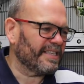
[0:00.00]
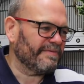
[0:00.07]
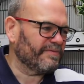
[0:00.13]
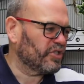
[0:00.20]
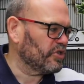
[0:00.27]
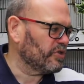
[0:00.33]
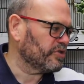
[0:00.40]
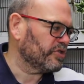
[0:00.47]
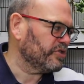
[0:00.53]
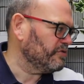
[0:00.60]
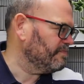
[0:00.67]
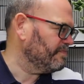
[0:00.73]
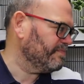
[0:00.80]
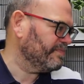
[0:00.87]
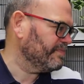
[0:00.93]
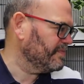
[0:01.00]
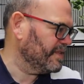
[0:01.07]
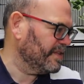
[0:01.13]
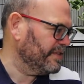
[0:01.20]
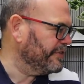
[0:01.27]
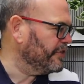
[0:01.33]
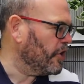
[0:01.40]
They've just
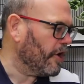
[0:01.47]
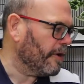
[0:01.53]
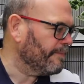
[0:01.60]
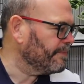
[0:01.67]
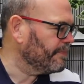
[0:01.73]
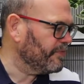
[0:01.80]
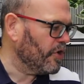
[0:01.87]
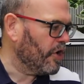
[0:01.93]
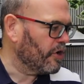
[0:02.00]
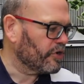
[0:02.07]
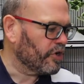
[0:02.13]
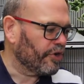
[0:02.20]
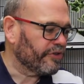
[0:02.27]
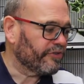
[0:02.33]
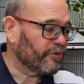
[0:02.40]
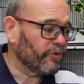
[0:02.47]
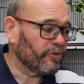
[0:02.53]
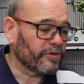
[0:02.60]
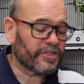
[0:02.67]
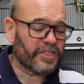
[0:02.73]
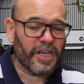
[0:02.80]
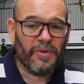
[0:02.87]
not not gone at
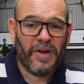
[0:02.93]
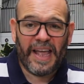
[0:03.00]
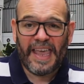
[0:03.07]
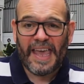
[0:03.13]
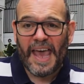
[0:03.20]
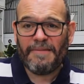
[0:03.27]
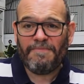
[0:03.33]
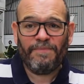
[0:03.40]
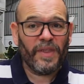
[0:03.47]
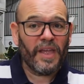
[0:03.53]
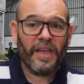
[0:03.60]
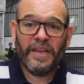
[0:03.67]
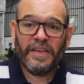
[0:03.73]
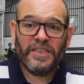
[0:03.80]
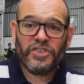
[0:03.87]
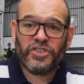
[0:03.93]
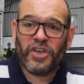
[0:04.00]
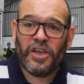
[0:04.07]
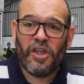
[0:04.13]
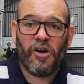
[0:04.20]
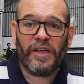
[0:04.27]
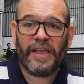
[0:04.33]
all. So again, it's
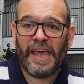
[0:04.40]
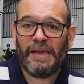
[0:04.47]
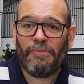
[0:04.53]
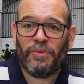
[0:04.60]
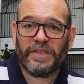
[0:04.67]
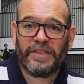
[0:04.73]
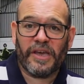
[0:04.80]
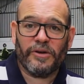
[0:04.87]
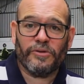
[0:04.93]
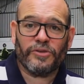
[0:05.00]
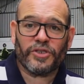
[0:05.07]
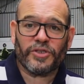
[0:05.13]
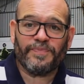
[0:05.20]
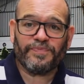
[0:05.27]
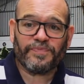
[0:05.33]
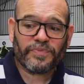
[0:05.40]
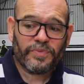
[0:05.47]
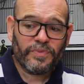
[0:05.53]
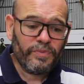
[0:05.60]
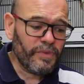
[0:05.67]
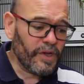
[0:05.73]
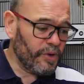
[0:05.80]
the long game with those.
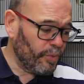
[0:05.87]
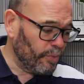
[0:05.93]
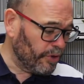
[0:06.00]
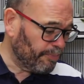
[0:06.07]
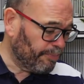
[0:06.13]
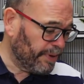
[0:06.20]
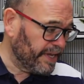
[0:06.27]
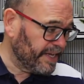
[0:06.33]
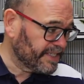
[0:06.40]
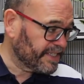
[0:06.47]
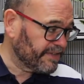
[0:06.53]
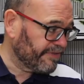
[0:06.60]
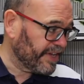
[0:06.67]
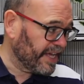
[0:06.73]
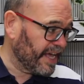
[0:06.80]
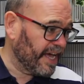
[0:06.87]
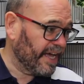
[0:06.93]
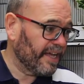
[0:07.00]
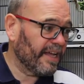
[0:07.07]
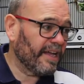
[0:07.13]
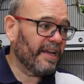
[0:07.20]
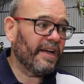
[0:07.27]
We'll
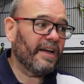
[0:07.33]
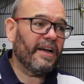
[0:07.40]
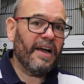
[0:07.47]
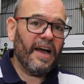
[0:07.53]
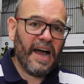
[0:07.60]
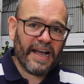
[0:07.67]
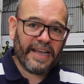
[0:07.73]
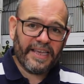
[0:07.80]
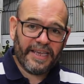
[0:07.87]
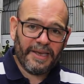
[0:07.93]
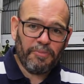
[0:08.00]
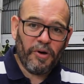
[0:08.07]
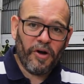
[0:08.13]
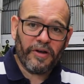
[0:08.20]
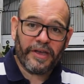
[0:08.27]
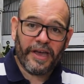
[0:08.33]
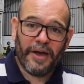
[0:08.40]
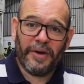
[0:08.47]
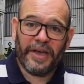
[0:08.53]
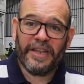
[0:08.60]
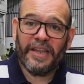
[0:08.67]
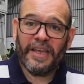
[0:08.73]
persevere and keep on
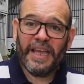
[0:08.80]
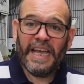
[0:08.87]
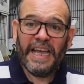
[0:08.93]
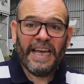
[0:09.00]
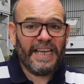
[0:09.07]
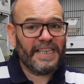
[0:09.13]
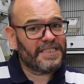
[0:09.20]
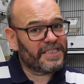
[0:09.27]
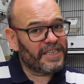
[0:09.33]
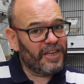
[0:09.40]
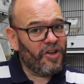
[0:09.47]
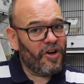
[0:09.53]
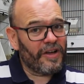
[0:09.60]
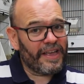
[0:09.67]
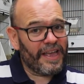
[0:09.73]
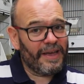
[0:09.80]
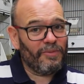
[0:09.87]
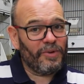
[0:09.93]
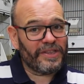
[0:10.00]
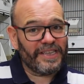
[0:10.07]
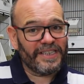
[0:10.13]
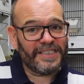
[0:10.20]
going. It's the long
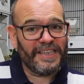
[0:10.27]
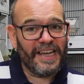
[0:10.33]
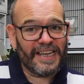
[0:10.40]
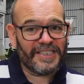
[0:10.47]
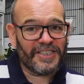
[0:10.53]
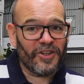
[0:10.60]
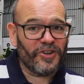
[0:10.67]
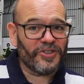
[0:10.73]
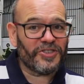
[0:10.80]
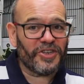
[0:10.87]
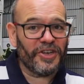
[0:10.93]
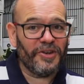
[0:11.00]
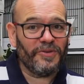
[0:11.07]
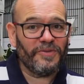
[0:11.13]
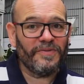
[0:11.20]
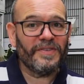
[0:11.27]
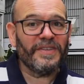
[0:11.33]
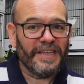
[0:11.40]
game with this next lot too.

§

WHAT TO PRODUCE: Before duplicating the entries above, strip out the pictures and keep the rest exact.

RESPONSE FOR THIS EXERCISE:
[0:00.00]
[0:00.07]
[0:00.13]
[0:00.20]
[0:00.27]
[0:00.33]
[0:00.40]
[0:00.47]
[0:00.53]
[0:00.60]
[0:00.67]
[0:00.73]
[0:00.80]
[0:00.87]
[0:00.93]
[0:01.00]
[0:01.07]
[0:01.13]
[0:01.20]
[0:01.27]
[0:01.33]
[0:01.40]
They've just
[0:01.47]
[0:01.53]
[0:01.60]
[0:01.67]
[0:01.73]
[0:01.80]
[0:01.87]
[0:01.93]
[0:02.00]
[0:02.07]
[0:02.13]
[0:02.20]
[0:02.27]
[0:02.33]
[0:02.40]
[0:02.47]
[0:02.53]
[0:02.60]
[0:02.67]
[0:02.73]
[0:02.80]
[0:02.87]
not not gone at
[0:02.93]
[0:03.00]
[0:03.07]
[0:03.13]
[0:03.20]
[0:03.27]
[0:03.33]
[0:03.40]
[0:03.47]
[0:03.53]
[0:03.60]
[0:03.67]
[0:03.73]
[0:03.80]
[0:03.87]
[0:03.93]
[0:04.00]
[0:04.07]
[0:04.13]
[0:04.20]
[0:04.27]
[0:04.33]
all. So again, it's
[0:04.40]
[0:04.47]
[0:04.53]
[0:04.60]
[0:04.67]
[0:04.73]
[0:04.80]
[0:04.87]
[0:04.93]
[0:05.00]
[0:05.07]
[0:05.13]
[0:05.20]
[0:05.27]
[0:05.33]
[0:05.40]
[0:05.47]
[0:05.53]
[0:05.60]
[0:05.67]
[0:05.73]
[0:05.80]
the long game with those.
[0:05.87]
[0:05.93]
[0:06.00]
[0:06.07]
[0:06.13]
[0:06.20]
[0:06.27]
[0:06.33]
[0:06.40]
[0:06.47]
[0:06.53]
[0:06.60]
[0:06.67]
[0:06.73]
[0:06.80]
[0:06.87]
[0:06.93]
[0:07.00]
[0:07.07]
[0:07.13]
[0:07.20]
[0:07.27]
We'll
[0:07.33]
[0:07.40]
[0:07.47]
[0:07.53]
[0:07.60]
[0:07.67]
[0:07.73]
[0:07.80]
[0:07.87]
[0:07.93]
[0:08.00]
[0:08.07]
[0:08.13]
[0:08.20]
[0:08.27]
[0:08.33]
[0:08.40]
[0:08.47]
[0:08.53]
[0:08.60]
[0:08.67]
[0:08.73]
persevere and keep on
[0:08.80]
[0:08.87]
[0:08.93]
[0:09.00]
[0:09.07]
[0:09.13]
[0:09.20]
[0:09.27]
[0:09.33]
[0:09.40]
[0:09.47]
[0:09.53]
[0:09.60]
[0:09.67]
[0:09.73]
[0:09.80]
[0:09.87]
[0:09.93]
[0:10.00]
[0:10.07]
[0:10.13]
[0:10.20]
going. It's the long
[0:10.27]
[0:10.33]
[0:10.40]
[0:10.47]
[0:10.53]
[0:10.60]
[0:10.67]
[0:10.73]
[0:10.80]
[0:10.87]
[0:10.93]
[0:11.00]
[0:11.07]
[0:11.13]
[0:11.20]
[0:11.27]
[0:11.33]
[0:11.40]
game with this next lot too.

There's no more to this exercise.